Directions ▸ From the first line to the last, give the records again exactly and skip the pictures.

(Saved data entries)
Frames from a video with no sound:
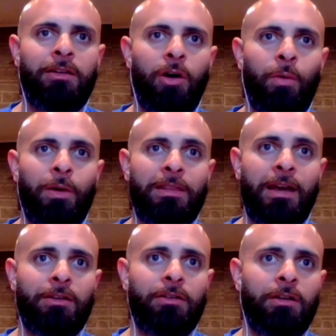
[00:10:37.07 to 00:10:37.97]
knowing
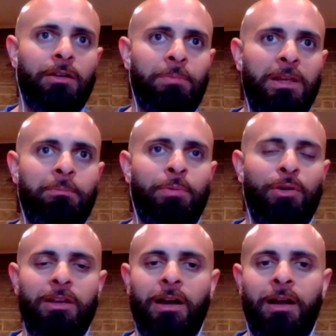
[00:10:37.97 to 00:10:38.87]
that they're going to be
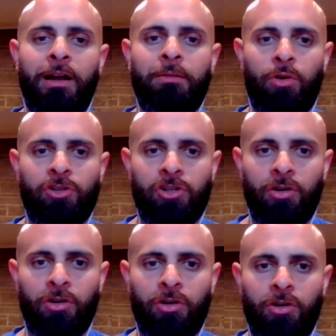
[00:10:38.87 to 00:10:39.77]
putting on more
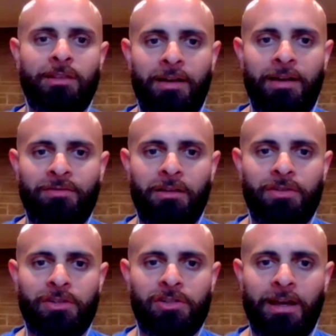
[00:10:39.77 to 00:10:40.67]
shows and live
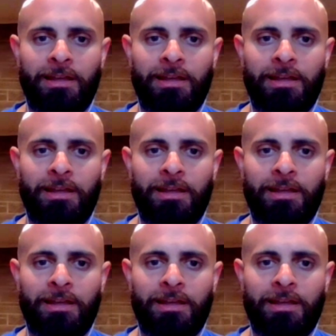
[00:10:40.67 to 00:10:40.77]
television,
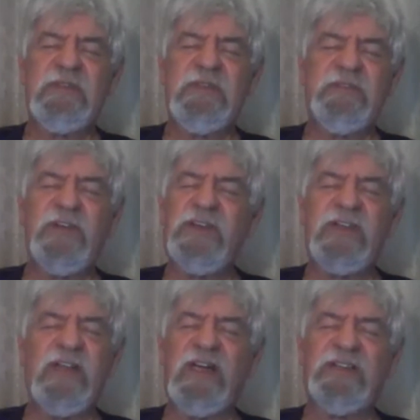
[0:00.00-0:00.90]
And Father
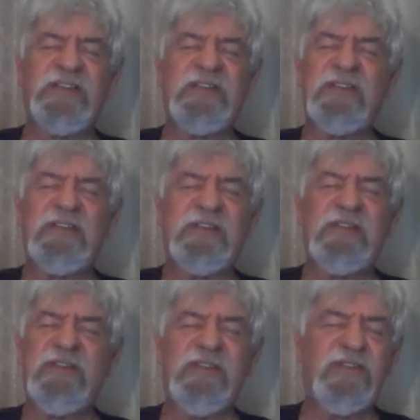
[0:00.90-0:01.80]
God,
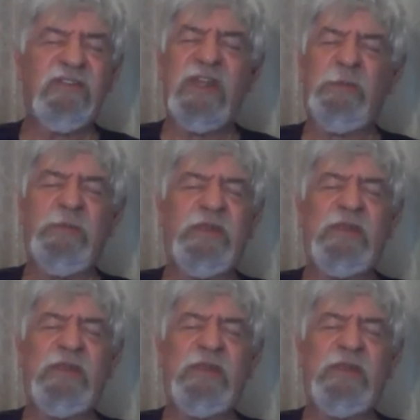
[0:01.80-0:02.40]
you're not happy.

Problem solution ▸
Frames from a video with no sound:
[00:10:37.07 to 00:10:37.97]
knowing
[00:10:37.97 to 00:10:38.87]
that they're going to be
[00:10:38.87 to 00:10:39.77]
putting on more
[00:10:39.77 to 00:10:40.67]
shows and live
[00:10:40.67 to 00:10:40.77]
television,
[0:00.00-0:00.90]
And Father
[0:00.90-0:01.80]
God,
[0:01.80-0:02.40]
you're not happy.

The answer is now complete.